Give back, word for word, only the lines from the opening of the records through the one with "[43:14.77-43:15.66]". Pictures stay out.

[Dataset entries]

▽

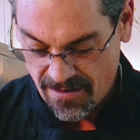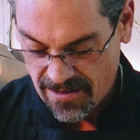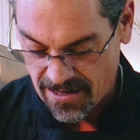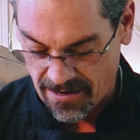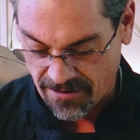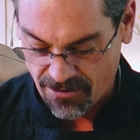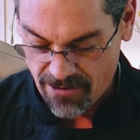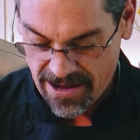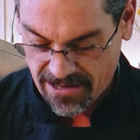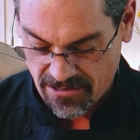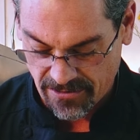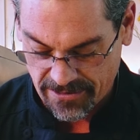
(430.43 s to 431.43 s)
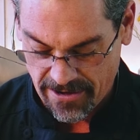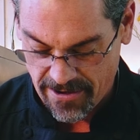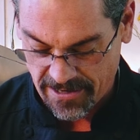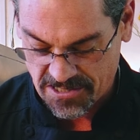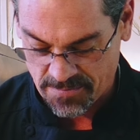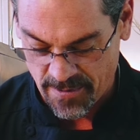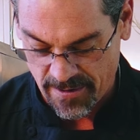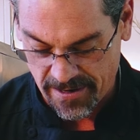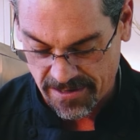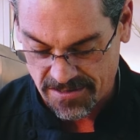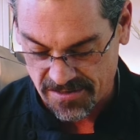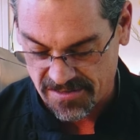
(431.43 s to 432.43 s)
and a great culinary
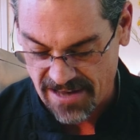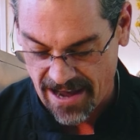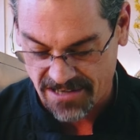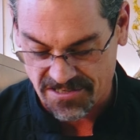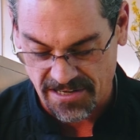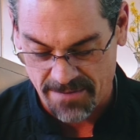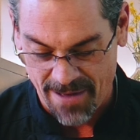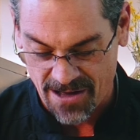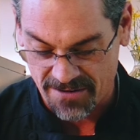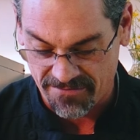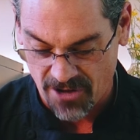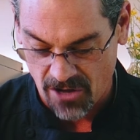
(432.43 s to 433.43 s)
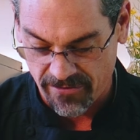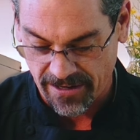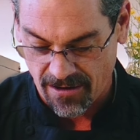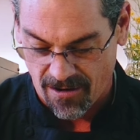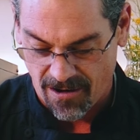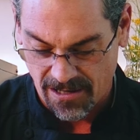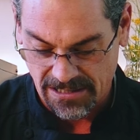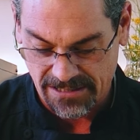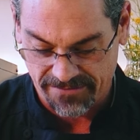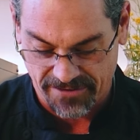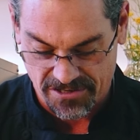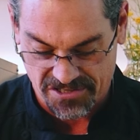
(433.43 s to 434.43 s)
experience is actually about involving all
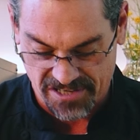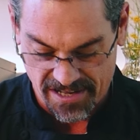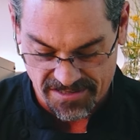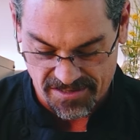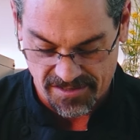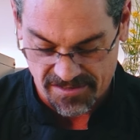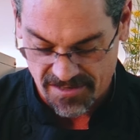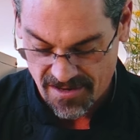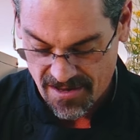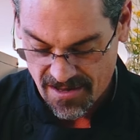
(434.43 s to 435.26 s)
of your senses.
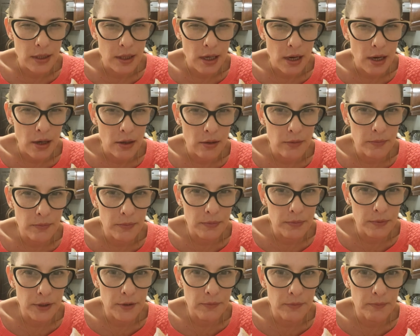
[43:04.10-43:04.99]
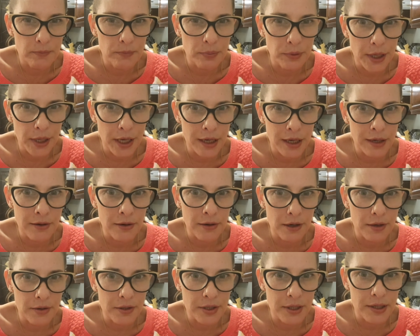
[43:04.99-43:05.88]
help with Blake,
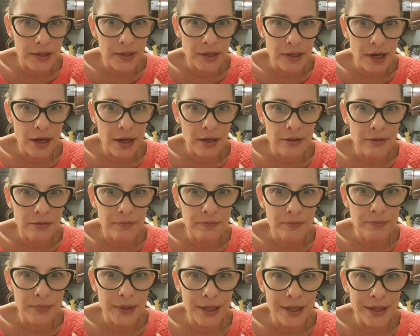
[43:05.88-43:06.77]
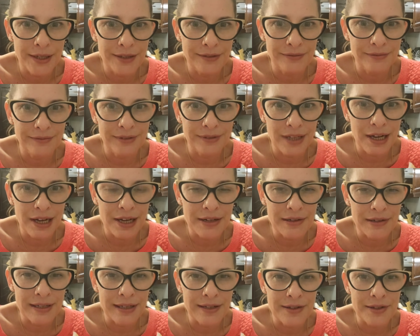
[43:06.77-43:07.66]
Crochet said, but I
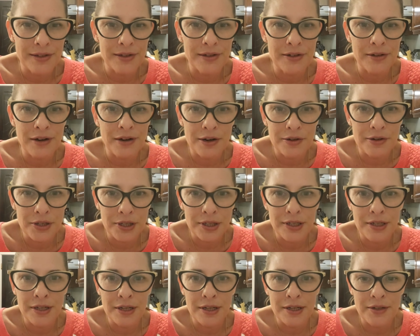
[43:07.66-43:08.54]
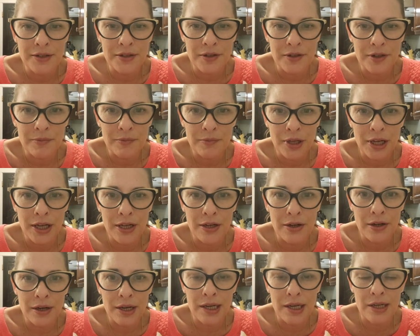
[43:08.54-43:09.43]
don't answer to Crochet, I answer to Blake
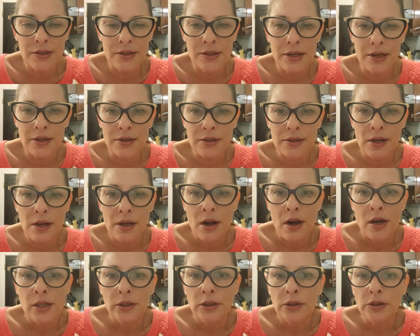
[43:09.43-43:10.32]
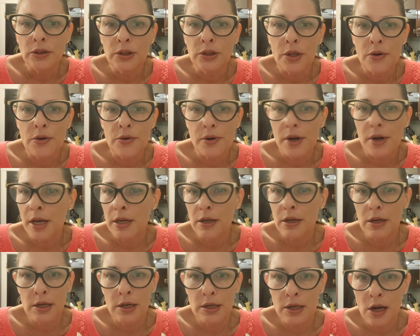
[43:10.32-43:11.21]
or 86. So I
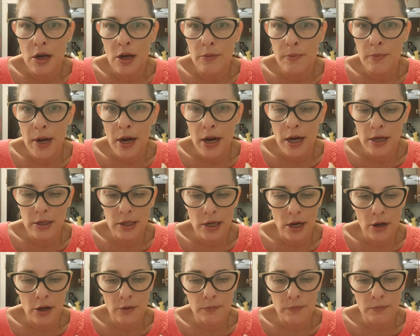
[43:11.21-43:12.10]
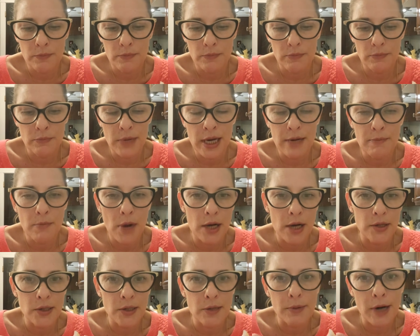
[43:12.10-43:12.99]
couldn't help, I had to help make my
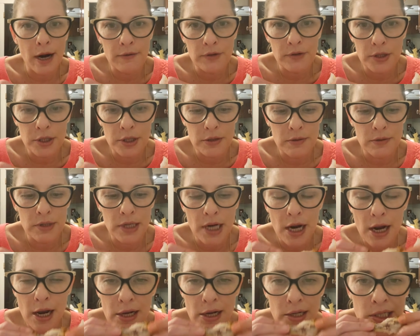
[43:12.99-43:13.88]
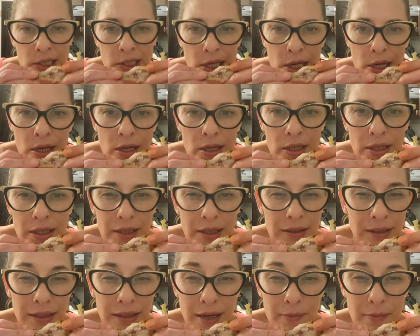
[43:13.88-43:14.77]
supper after doing Dad's.
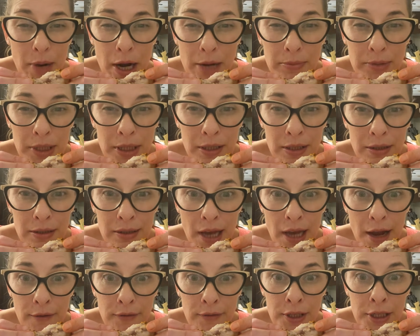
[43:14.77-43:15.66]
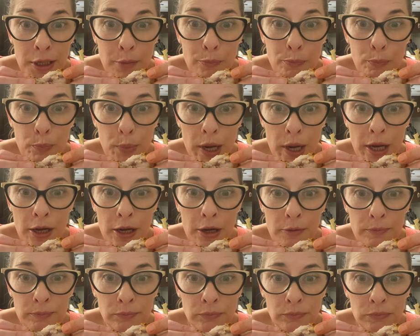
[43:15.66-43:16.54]
And then I popped in Kevin and
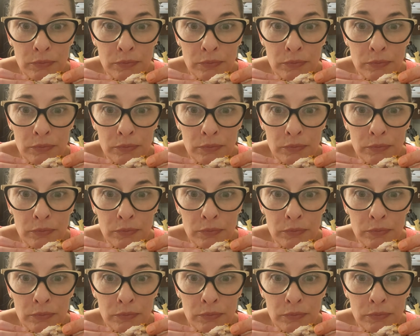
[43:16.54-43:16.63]
bam,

△

# Worked solution:
(430.43 s to 431.43 s)
(431.43 s to 432.43 s)
and a great culinary
(432.43 s to 433.43 s)
(433.43 s to 434.43 s)
experience is actually about involving all
(434.43 s to 435.26 s)
of your senses.
[43:04.10-43:04.99]
[43:04.99-43:05.88]
help with Blake,
[43:05.88-43:06.77]
[43:06.77-43:07.66]
Crochet said, but I
[43:07.66-43:08.54]
[43:08.54-43:09.43]
don't answer to Crochet, I answer to Blake
[43:09.43-43:10.32]
[43:10.32-43:11.21]
or 86. So I
[43:11.21-43:12.10]
[43:12.10-43:12.99]
couldn't help, I had to help make my
[43:12.99-43:13.88]
[43:13.88-43:14.77]
supper after doing Dad's.
[43:14.77-43:15.66]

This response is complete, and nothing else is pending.